Tuesday, November 5, 2013

WB rules out piracy cash in Kenya property boom


New high-rise building structures at Roysambu, Nairobi in October 2013. The World Bank and Interpol have ruled out pirate cash inflows as being behind Kenya’s real estate boom, saying Nairobi’s thriving construction sector is primarily driven by money from bank loans and diaspora remittances. Photo/DENISH OCHIENG
New high-rise building structures at Roysambu, Nairobi in October 2013. The World Bank and Interpol have ruled out pirate cash inflows as being behind Kenya’s real estate boom, saying Nairobi’s thriving construction sector is primarily driven by money from bank loans and diaspora remittances. Photo/DENISH OCHIENG  NATION MEDIA GROUP
By BY PAUL REDFERN, Nation correspondent, London
In Summary
  • The World Bank and Interpol have ruled out pirate cash inflows as being behind Kenya’s real estate boom, saying Nairobi’s thriving construction sector is primarily driven by money from bank loans and diaspora remittances
  • In a new joint report, the World Bank and Interpol however say that piracy money could be fuelling miraa (khat) trade across East Africa

The World Bank and Interpol have ruled out pirate cash inflows as being behind Kenya’s real estate boom, saying Nairobi’s thriving construction sector is primarily driven by money from bank loans and diaspora remittances.
In a new joint report, the World Bank and Interpol however say that piracy money could be fuelling miraa (khat) trade across East Africa.
The World Bank, UN and Interpol report was focused on investigating how the Sh35.1 billion ($413 million) that Somali pirates made between 2005 and 2012 mainly from hijacking ships sailing the Indian Ocean was spent.
The report says that real estate data across East Africa indicates that “the main drivers of the property boom are credit by the banking sector, flows of remittances from the diaspora, and general supply and demand of housing units.”
The report says that all the available data “suggests that this perception of proceeds of piracy fuelling the real estate growth especially in Kenya is an exaggeration.

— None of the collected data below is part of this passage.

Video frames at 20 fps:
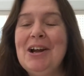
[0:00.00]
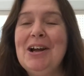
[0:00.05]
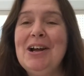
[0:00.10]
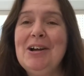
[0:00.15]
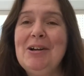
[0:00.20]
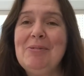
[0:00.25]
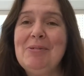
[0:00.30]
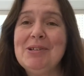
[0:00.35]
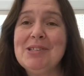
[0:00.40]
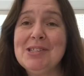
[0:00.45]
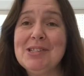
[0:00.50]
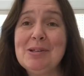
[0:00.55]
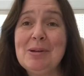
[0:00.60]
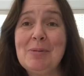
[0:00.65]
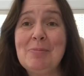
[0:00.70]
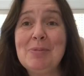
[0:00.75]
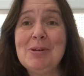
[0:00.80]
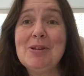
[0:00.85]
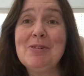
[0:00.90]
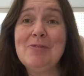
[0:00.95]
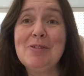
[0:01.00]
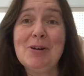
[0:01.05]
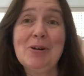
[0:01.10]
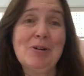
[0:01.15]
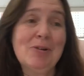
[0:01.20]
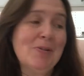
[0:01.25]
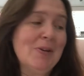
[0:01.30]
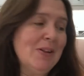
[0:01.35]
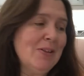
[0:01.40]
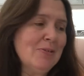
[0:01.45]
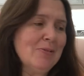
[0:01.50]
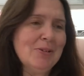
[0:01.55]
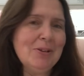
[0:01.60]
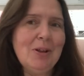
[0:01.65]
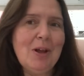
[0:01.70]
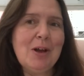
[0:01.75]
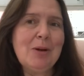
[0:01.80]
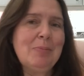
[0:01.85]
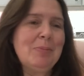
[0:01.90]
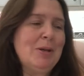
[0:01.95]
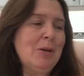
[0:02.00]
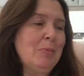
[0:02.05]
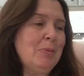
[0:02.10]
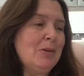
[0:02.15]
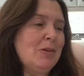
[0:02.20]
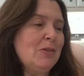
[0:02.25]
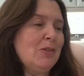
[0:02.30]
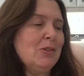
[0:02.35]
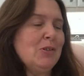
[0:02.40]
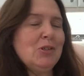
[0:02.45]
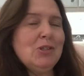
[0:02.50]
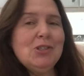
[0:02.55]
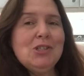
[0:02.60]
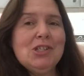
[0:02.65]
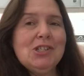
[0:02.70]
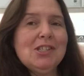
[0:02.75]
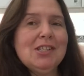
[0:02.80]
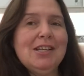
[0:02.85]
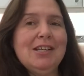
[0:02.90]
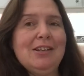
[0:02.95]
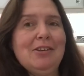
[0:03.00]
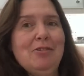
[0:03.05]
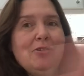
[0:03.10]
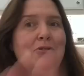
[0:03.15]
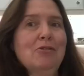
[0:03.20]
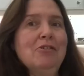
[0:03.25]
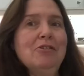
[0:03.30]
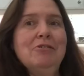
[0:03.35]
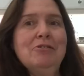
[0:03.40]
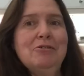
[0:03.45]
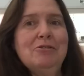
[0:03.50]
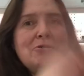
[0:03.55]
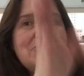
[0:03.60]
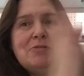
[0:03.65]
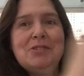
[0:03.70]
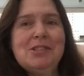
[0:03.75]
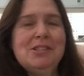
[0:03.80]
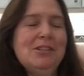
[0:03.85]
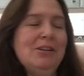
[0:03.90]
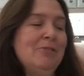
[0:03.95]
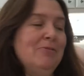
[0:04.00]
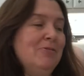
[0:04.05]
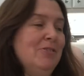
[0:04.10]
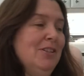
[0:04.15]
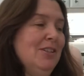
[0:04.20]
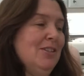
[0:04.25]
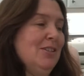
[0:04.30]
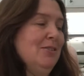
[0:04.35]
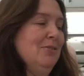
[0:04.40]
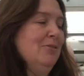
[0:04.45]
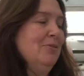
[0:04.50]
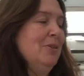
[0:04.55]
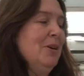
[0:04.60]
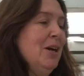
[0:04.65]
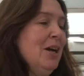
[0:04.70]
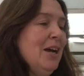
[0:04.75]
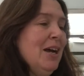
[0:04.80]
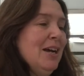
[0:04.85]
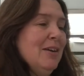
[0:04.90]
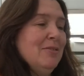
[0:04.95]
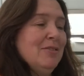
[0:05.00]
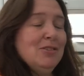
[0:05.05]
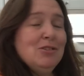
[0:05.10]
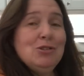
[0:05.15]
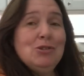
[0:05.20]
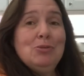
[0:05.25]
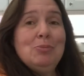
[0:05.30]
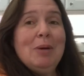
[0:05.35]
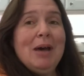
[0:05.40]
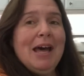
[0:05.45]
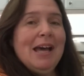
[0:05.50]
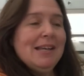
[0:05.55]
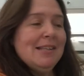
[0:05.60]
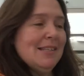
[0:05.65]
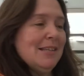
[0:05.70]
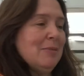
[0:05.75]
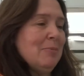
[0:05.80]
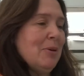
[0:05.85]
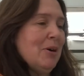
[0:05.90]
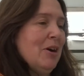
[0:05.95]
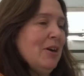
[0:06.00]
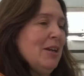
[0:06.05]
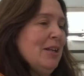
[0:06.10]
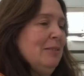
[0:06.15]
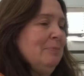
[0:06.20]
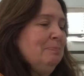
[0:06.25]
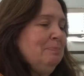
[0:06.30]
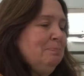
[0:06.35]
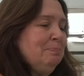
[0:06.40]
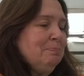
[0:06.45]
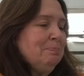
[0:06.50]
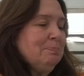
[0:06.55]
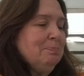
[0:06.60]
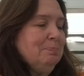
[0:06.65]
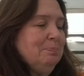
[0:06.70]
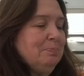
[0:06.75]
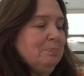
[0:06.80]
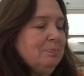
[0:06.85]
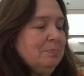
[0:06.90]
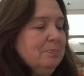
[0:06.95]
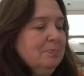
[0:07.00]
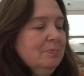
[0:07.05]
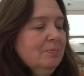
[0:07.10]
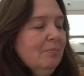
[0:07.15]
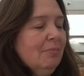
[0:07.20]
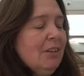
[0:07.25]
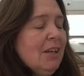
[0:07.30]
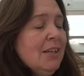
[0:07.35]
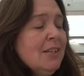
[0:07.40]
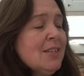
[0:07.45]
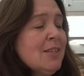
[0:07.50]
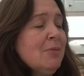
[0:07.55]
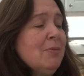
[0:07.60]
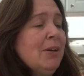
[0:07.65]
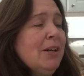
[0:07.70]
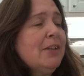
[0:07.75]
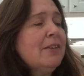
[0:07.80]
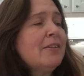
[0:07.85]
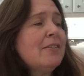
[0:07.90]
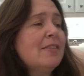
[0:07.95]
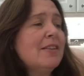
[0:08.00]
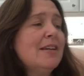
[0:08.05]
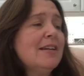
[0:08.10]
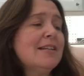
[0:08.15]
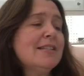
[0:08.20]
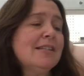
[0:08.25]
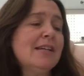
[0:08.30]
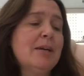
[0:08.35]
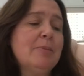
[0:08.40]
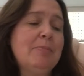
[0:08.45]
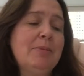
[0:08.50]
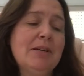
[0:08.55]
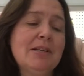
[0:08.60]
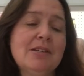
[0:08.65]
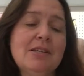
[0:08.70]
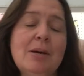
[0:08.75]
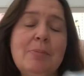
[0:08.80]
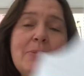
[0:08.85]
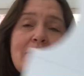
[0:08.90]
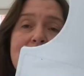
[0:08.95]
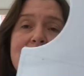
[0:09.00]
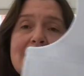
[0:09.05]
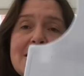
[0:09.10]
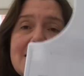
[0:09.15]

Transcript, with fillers: uh, was in a bit of a hurry. There were a lot of people, so she just kind of threw stuff into the two bags I brought in. So one of the things I picked up, and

There is no information to support the perception that proceeds from piracy has been a factor. Such a perception is driven primarily by the media and general public sentiment,” the report says, likening the $413 million piracy cash to “a drop in the ocean compared to the bank credit and remittances (from abroad).”
Bank loans to Kenya’s real estate sector stand at about Sh42 billion ($491 million) per annum, while an estimated Sh170 billion ($2 billion) is remitted every year from the diaspora.

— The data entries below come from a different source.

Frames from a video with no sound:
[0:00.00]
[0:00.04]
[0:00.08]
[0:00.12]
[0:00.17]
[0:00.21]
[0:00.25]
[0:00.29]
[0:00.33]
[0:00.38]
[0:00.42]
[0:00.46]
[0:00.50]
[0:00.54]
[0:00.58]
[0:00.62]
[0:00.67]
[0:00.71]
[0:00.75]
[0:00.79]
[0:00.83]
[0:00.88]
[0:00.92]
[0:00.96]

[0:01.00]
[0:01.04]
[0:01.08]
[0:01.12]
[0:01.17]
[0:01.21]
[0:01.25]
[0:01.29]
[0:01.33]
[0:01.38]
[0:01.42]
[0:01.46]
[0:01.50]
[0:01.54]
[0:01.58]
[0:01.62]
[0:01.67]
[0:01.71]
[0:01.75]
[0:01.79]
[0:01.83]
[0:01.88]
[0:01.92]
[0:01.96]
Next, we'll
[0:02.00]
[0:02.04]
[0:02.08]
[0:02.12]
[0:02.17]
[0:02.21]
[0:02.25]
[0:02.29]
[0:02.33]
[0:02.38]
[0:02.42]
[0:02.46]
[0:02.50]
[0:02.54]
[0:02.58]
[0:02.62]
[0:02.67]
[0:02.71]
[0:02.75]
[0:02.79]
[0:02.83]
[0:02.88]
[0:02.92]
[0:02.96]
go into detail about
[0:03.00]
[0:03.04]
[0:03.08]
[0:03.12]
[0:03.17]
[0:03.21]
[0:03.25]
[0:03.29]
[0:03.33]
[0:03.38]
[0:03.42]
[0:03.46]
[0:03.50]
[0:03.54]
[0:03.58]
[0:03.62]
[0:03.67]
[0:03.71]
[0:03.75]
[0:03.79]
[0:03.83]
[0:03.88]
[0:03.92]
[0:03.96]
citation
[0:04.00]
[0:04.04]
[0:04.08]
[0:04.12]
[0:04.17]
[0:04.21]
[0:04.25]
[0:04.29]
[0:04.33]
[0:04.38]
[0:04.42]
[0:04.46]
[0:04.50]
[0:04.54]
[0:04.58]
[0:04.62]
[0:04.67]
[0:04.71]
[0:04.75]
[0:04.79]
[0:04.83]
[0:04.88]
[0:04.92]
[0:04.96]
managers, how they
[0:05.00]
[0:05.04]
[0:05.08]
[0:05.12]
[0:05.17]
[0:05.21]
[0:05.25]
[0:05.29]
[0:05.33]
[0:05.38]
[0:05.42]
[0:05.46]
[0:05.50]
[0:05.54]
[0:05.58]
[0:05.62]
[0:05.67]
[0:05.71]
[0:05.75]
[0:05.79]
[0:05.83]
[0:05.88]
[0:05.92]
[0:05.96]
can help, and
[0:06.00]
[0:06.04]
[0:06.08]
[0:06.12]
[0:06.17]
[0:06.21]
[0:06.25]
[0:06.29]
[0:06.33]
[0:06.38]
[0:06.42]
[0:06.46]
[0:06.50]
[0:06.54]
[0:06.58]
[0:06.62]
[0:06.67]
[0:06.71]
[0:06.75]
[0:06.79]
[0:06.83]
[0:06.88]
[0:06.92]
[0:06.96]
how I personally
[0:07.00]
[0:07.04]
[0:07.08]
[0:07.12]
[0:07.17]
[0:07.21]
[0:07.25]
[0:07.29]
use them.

The report also says an estimated Sh196 billion ($2.3 billion) is remitted by Ethiopian diaspora annually, a significant portion of which is invested in the real estate sector.
“Consequently, the ransom payments cannot influence the property prices, as is suggested by many in the public and private sectors,” the report says. “Any discussion of financial flows from piracy activities should take into count that there are many drivers of the exponential growth in the real estate market.”
However, the report does acknowledge that large amounts of piracy loot have probably fuelled the miraa trade between Kenya and Somalia, which it describes as unregulated and unmonitored. Between April 2005 and December 2012, 179 ships were hijacked off the coast of Somalia and the Horn of Africa. Between Sh28.8 billion ($339 million) and $413 million was paid in ransoms to piracy financiers in the United Arab Emirates and Kenya.
The average haul of each piracy attack was Sh230 million ($2.7m), the report says. Ordinary pirates usually get Sh2.6 million ($30,000) to $75,000 each, with a bonus of up to Sh850,000 ($10,000) for the first man to board a ship.
The report which comes at the same time as western naval reports indicating a new resurgence in piracy off the Somali coast, says that up until now, little attention has been paid to tracking and disrupting the financial flows from piracy.
The study by the International Criminal Police Organisation, United Nations Office on Drugs and Crime and World Bank attempts to understand the illicit financial flows from pirate activities off the Horn of Africa. The study focused on: Djibouti, Ethiopia, Kenya, Seychelles, and Somalia.
It concludes by saying that most of the money raised from piracy was re-invested in Somalia and not abroad and that the chief benefactors were “The Money Kingpins”, investors and beneficiaries of the piracy business, who on average, collect from 30 to 50 per cent of total ransom, working individually or as a group. Most pirate financiers “invest into a range of sectors, both legitimate business activities (in order to launder money) and criminal activities,” the report says.
Some of these proceeds are recycled into financing criminal activities, including further piracy acts, human trafficking, including migrant smuggling, and investing in militias and military capacities on land in Somalia.